• _WORK REQUEST_
Transcribe the listing below word for word but skip its images.

##########

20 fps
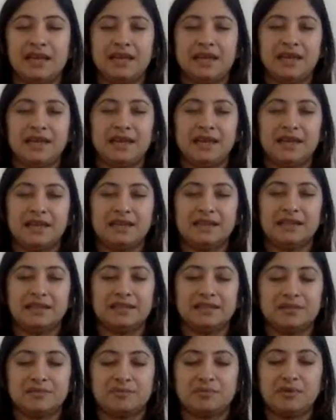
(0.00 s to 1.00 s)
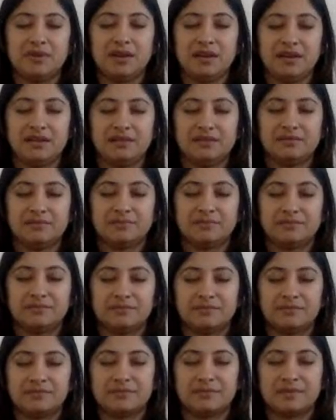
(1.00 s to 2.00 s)
And let's pray.
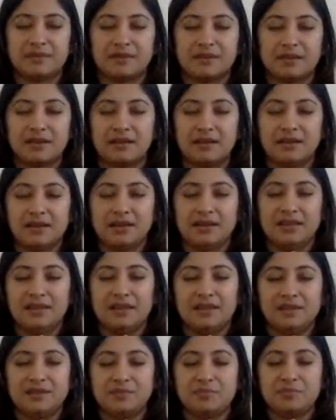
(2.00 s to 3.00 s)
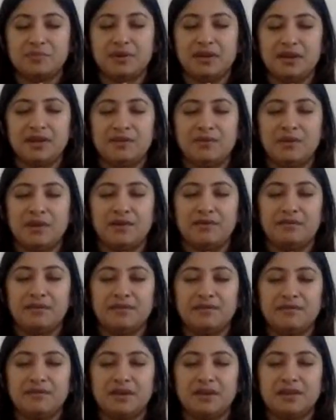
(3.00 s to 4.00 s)
Let's pray to
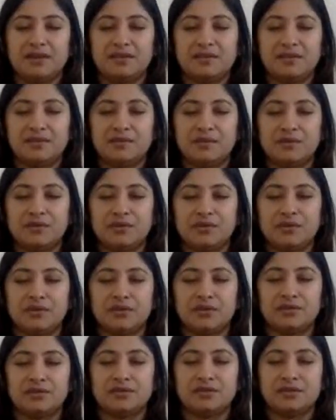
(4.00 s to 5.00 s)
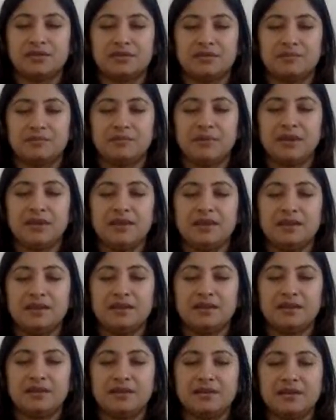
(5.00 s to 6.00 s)
everyone who could be
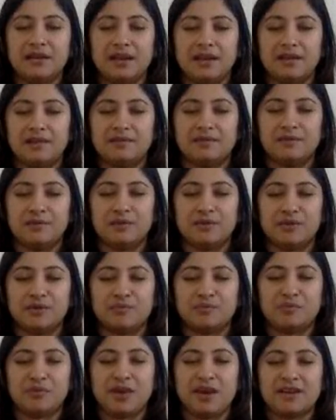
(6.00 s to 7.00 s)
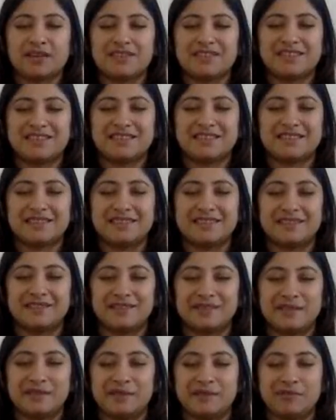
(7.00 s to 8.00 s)
here and who could practice
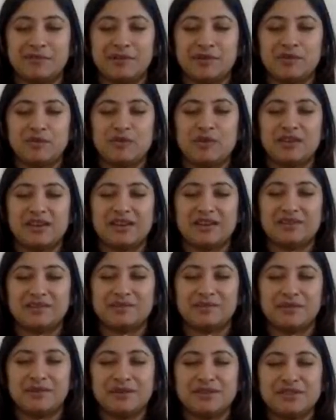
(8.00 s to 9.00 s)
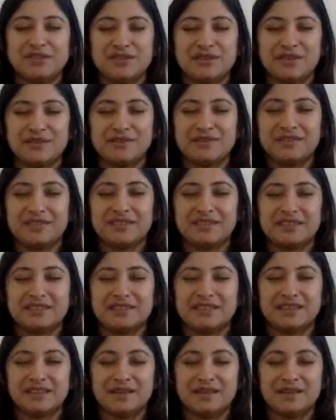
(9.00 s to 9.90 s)
the recorded version of this.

##########

• _TASK SOLUTION_
20 fps
(0.00 s to 1.00 s)
(1.00 s to 2.00 s)
And let's pray.
(2.00 s to 3.00 s)
(3.00 s to 4.00 s)
Let's pray to
(4.00 s to 5.00 s)
(5.00 s to 6.00 s)
everyone who could be
(6.00 s to 7.00 s)
(7.00 s to 8.00 s)
here and who could practice
(8.00 s to 9.00 s)
(9.00 s to 9.90 s)
the recorded version of this.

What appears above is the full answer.